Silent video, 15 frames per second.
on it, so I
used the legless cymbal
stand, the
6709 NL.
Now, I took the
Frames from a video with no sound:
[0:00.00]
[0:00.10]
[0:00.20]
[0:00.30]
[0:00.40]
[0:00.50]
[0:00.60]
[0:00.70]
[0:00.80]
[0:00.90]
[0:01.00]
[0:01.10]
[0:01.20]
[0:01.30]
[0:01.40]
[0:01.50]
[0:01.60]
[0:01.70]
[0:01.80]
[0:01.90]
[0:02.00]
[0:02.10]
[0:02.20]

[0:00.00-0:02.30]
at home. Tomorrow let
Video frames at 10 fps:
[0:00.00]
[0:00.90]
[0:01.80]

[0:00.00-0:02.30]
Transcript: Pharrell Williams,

* * *

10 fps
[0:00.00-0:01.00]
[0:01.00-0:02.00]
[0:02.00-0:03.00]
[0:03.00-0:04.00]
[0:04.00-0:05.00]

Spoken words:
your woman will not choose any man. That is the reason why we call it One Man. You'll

--

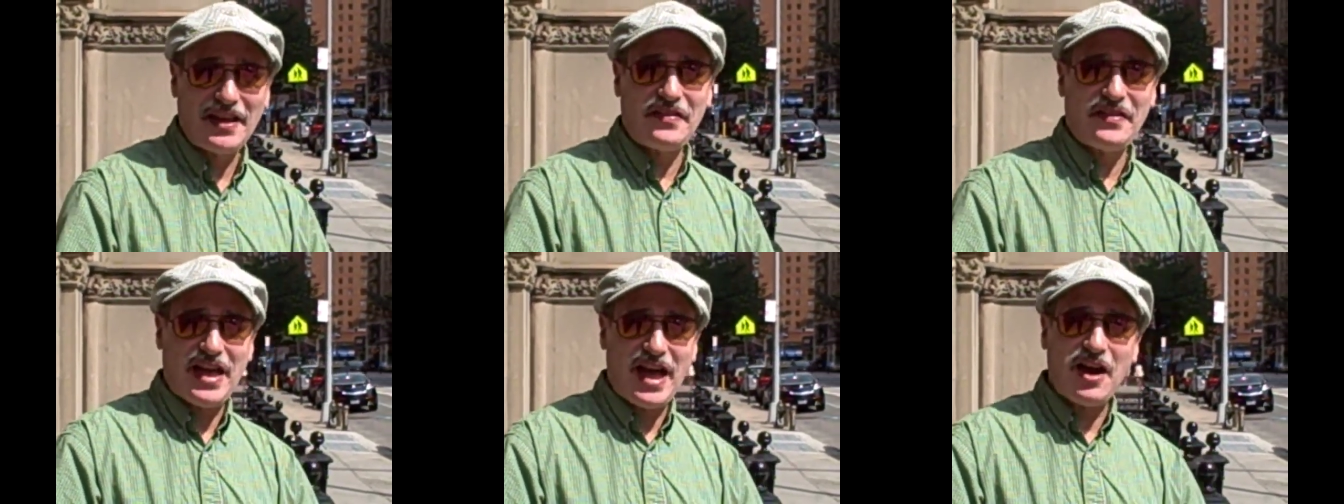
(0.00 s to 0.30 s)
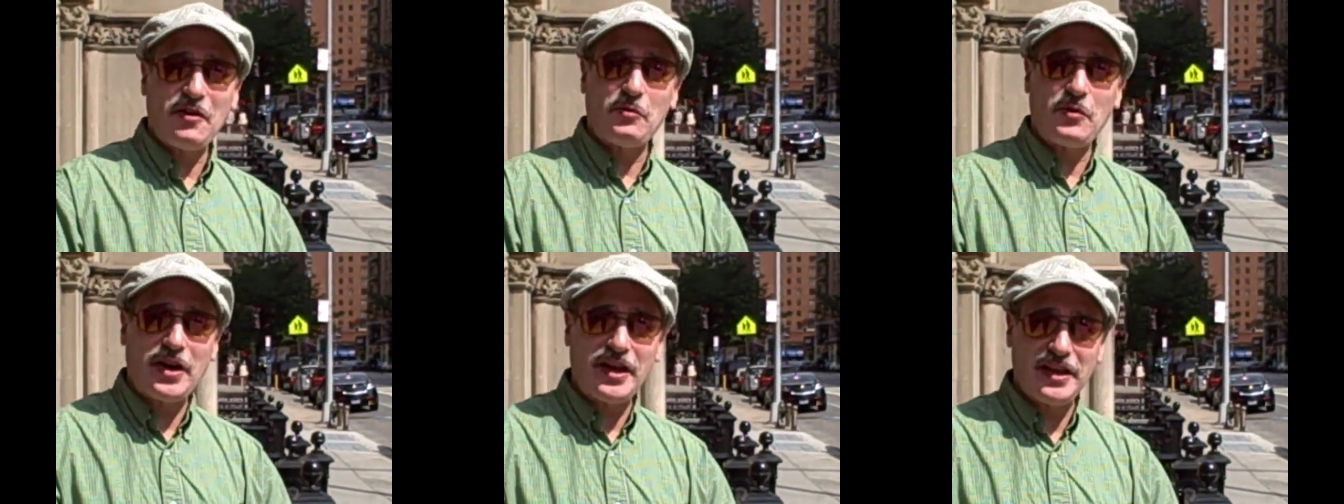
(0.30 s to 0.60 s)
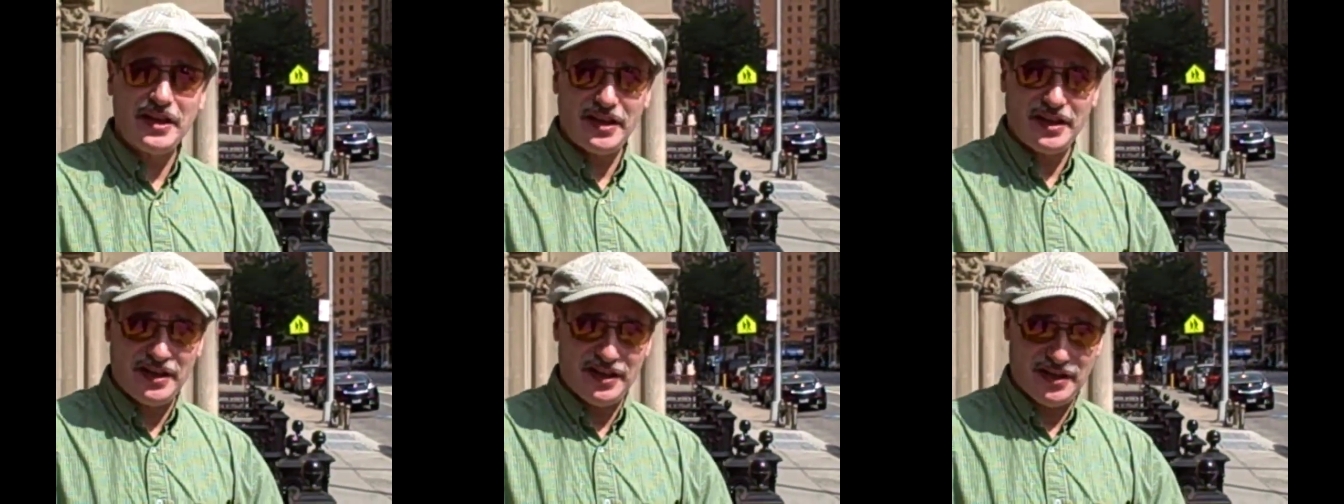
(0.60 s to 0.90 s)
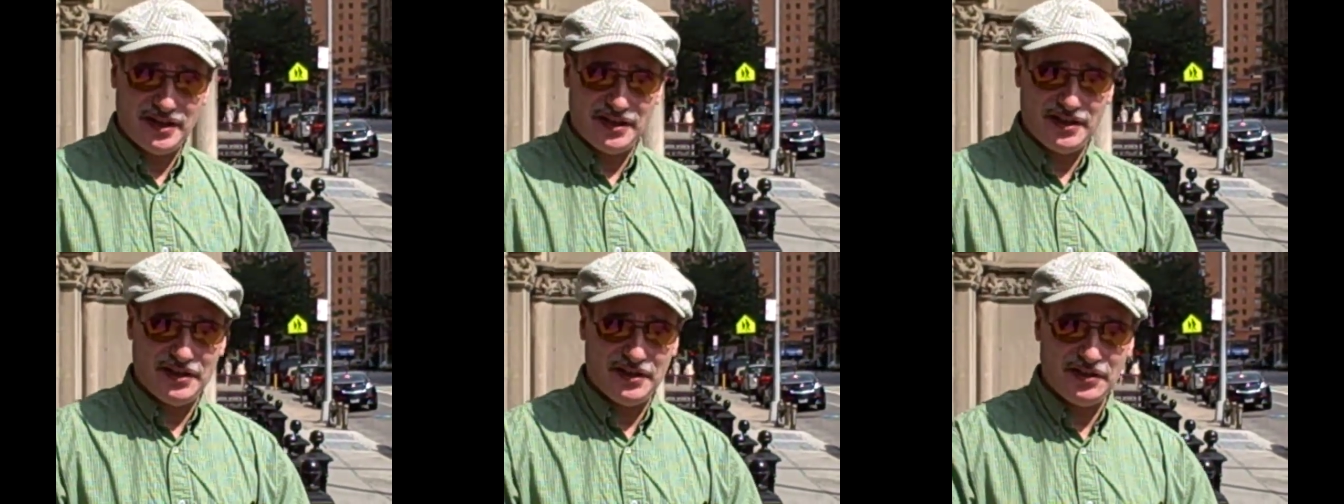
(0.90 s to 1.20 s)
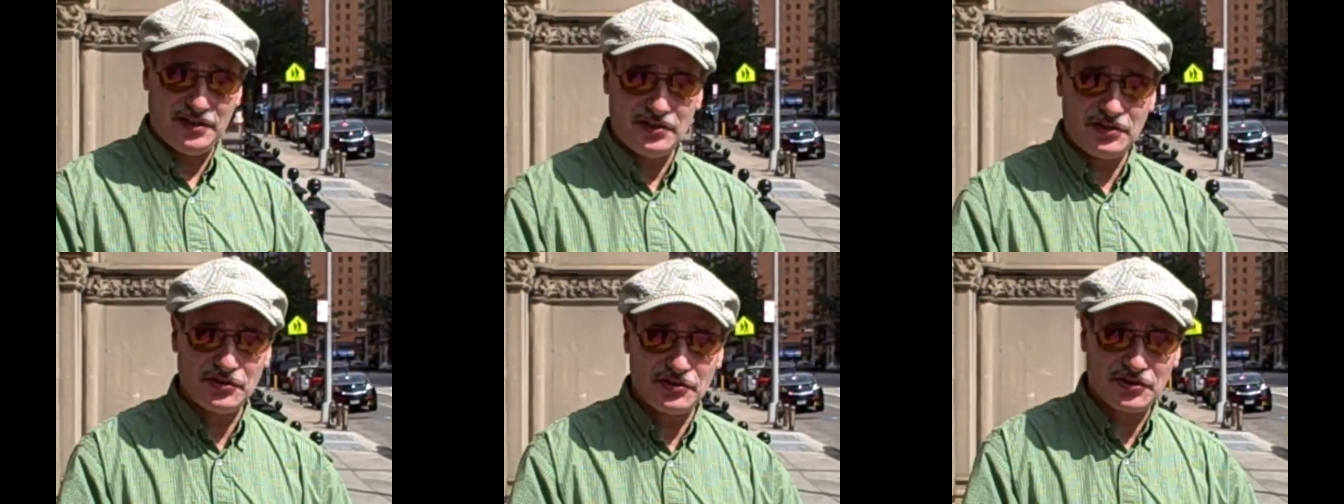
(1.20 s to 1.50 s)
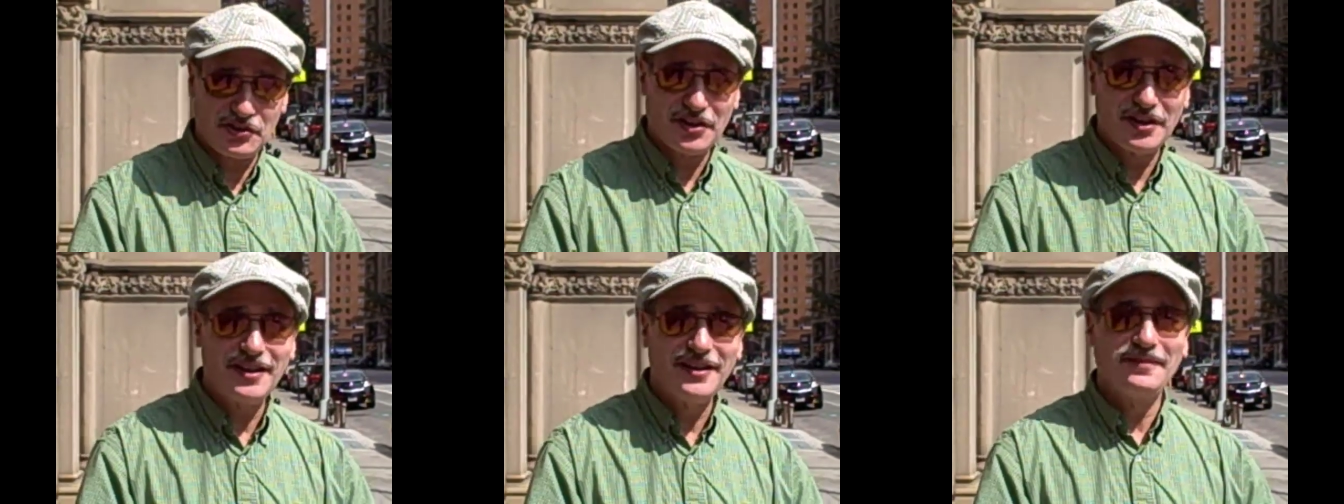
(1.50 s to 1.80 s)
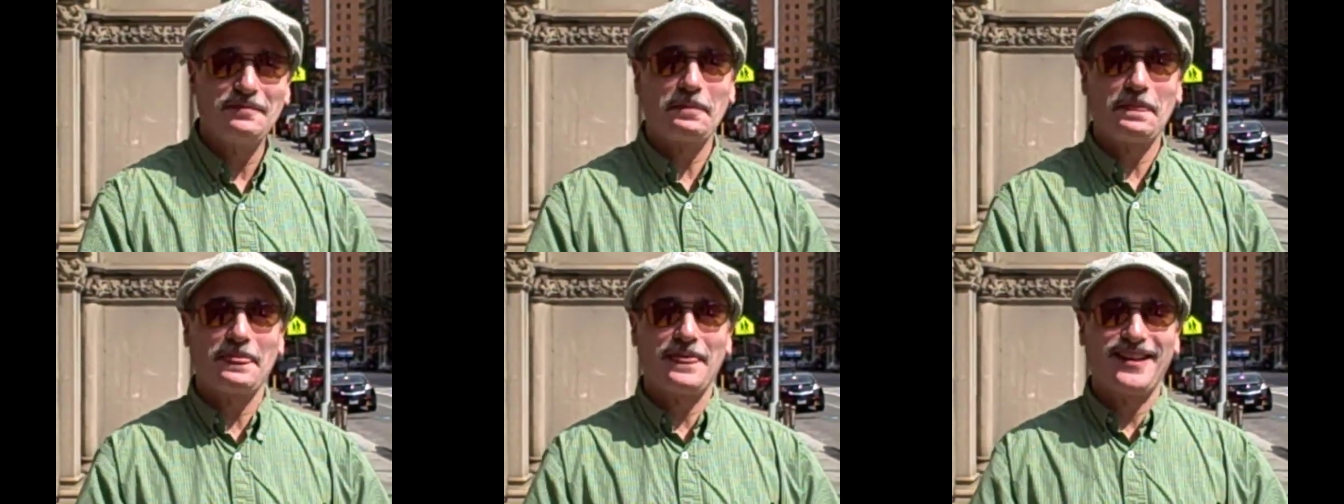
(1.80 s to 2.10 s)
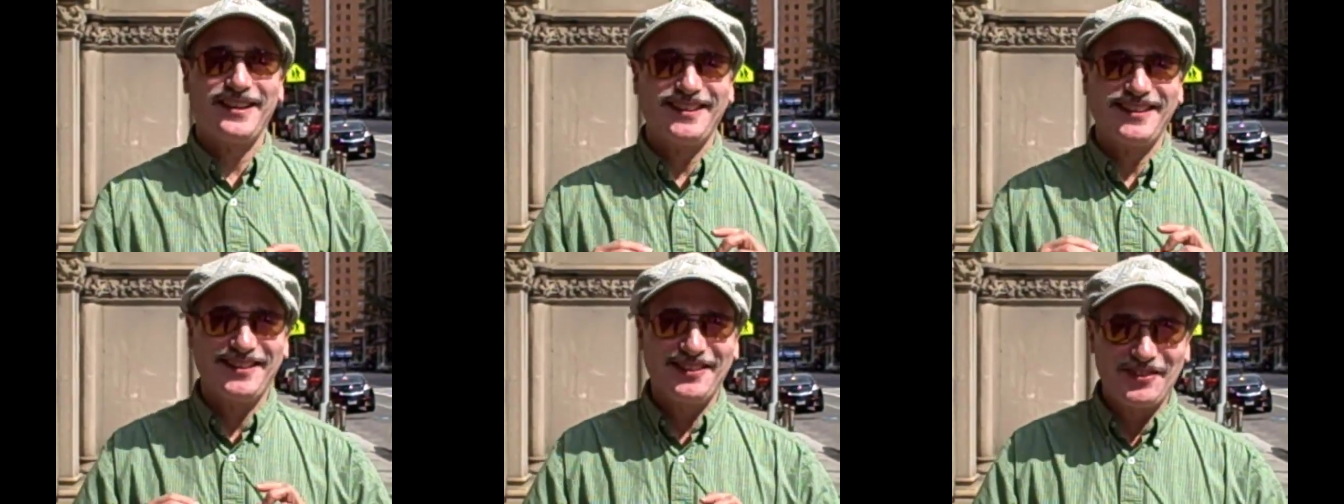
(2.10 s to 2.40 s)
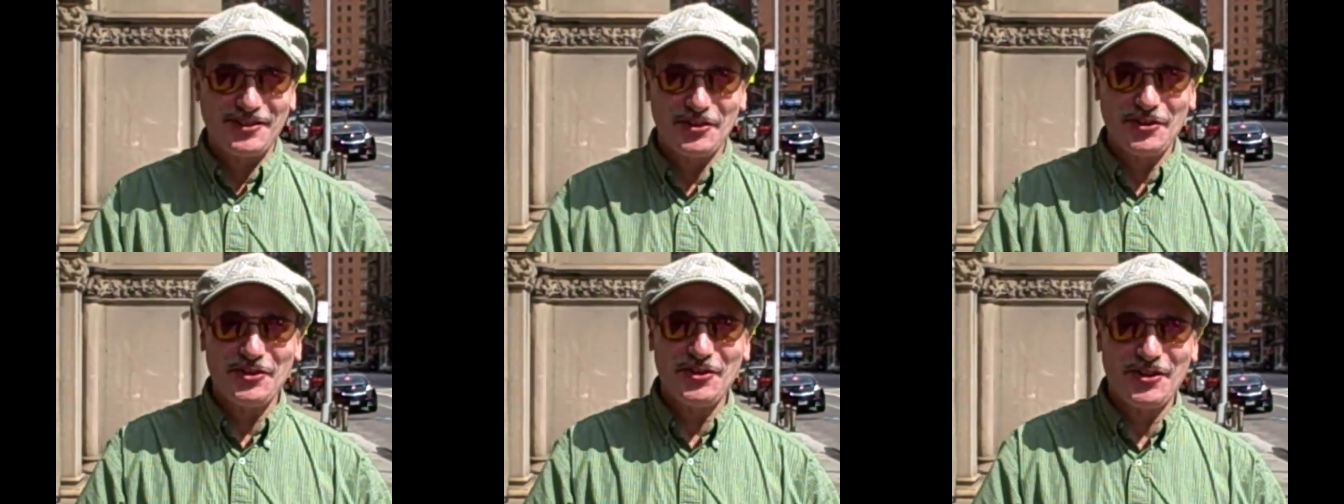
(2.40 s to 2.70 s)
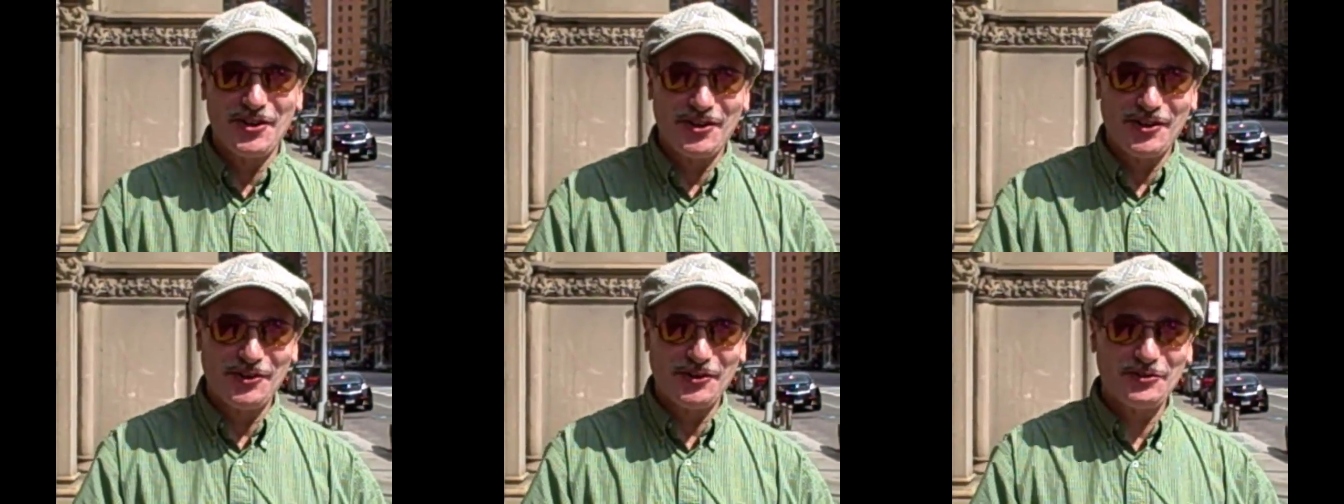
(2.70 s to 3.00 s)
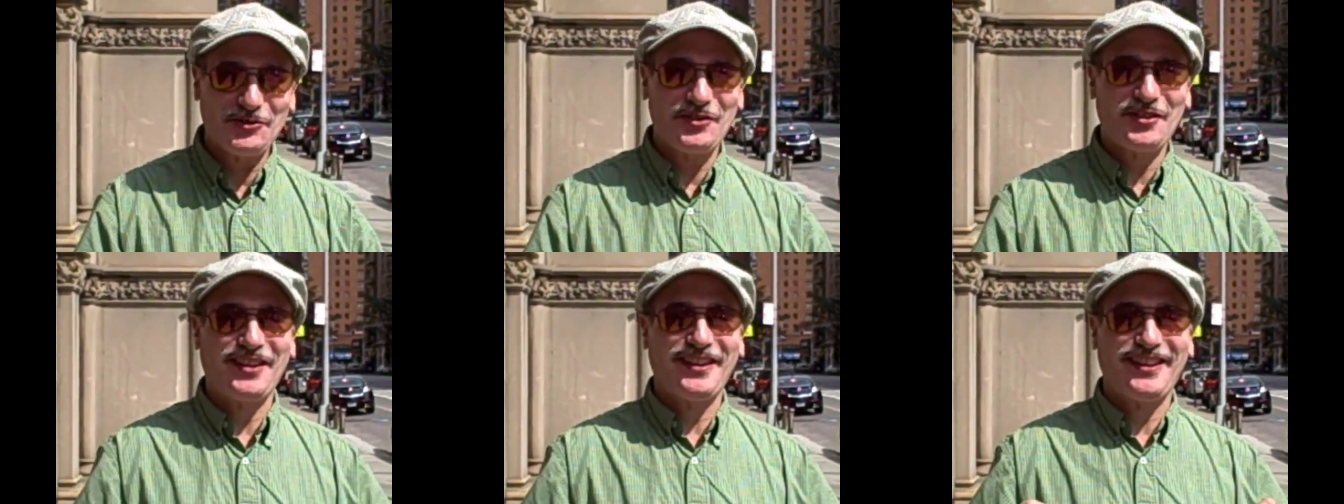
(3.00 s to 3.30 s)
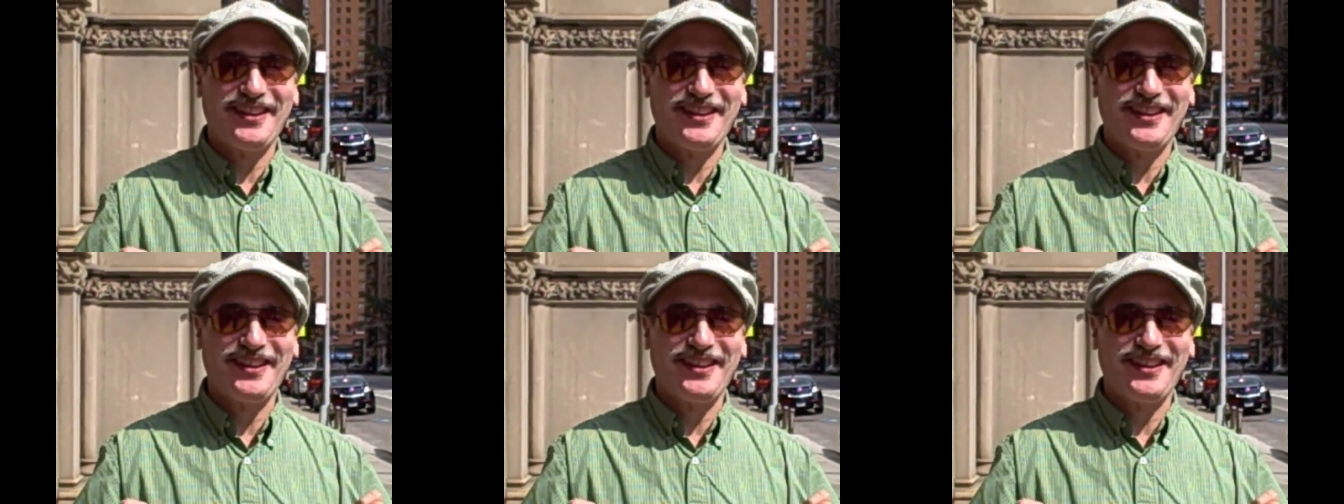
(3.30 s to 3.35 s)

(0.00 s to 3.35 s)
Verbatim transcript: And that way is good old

• **YOUR OBJECTIVE**: What do the entries above read from the line containing "(1.50 s to 1.80 s)" through the line containing "Verbatim transcript: And that way is good old"? Output those lines exactly, both ends included, with the pictures left out.

• **EXPECTED OUTPUT**:
(1.50 s to 1.80 s)
(1.80 s to 2.10 s)
(2.10 s to 2.40 s)
(2.40 s to 2.70 s)
(2.70 s to 3.00 s)
(3.00 s to 3.30 s)
(3.30 s to 3.35 s)

(0.00 s to 3.35 s)
Verbatim transcript: And that way is good old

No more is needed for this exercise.